[Information shown]:
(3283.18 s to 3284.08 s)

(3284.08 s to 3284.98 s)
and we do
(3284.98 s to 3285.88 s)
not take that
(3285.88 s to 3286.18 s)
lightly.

* * *

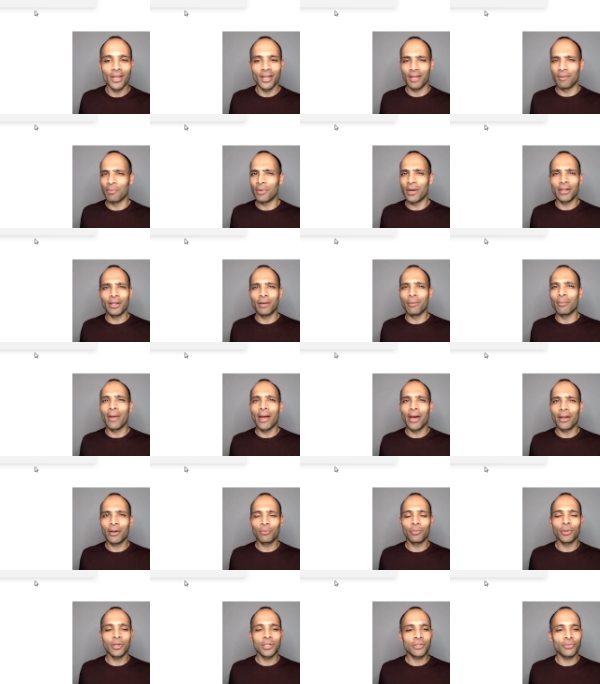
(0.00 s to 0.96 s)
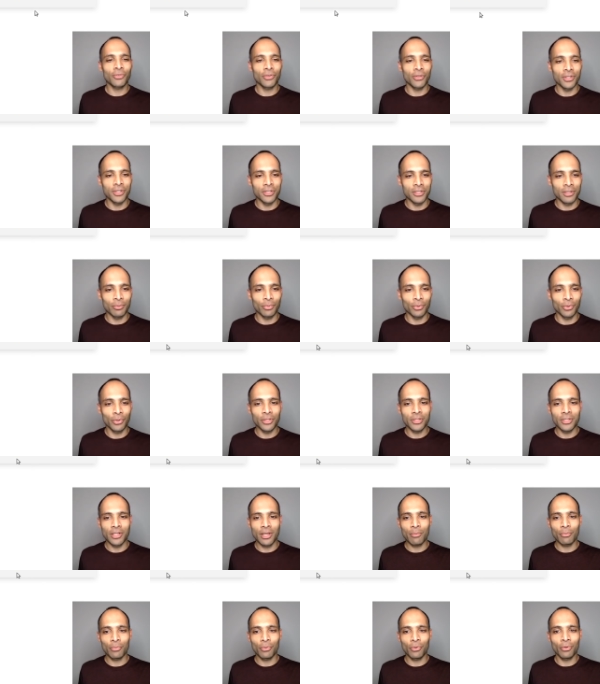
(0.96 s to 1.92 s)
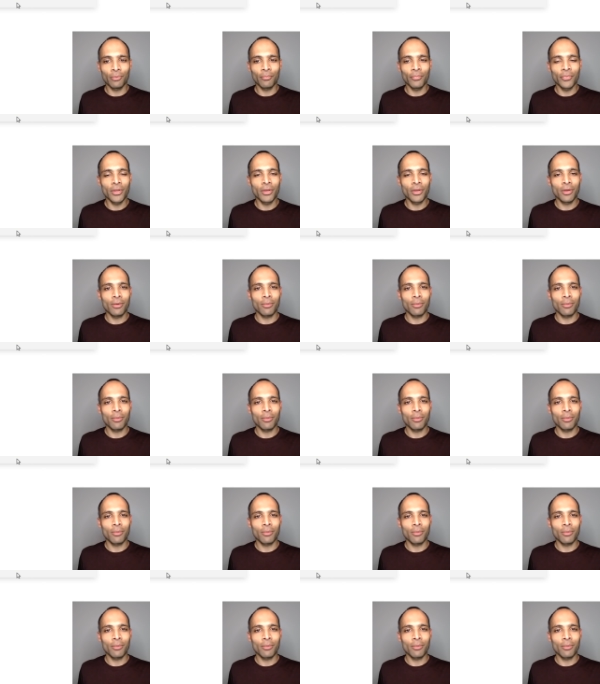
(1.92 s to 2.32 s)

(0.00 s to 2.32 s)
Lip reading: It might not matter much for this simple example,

[Work order]:
Could you repeat, exactly, only the lines above starting at the one that has "(0.00 s to 0.96 s)" and stopping after the one that has "Lip reading: It", without the pictures?

[Task result]:
(0.00 s to 0.96 s)
(0.96 s to 1.92 s)
(1.92 s to 2.32 s)

(0.00 s to 2.32 s)
Lip reading: It might not matter much for this simple example,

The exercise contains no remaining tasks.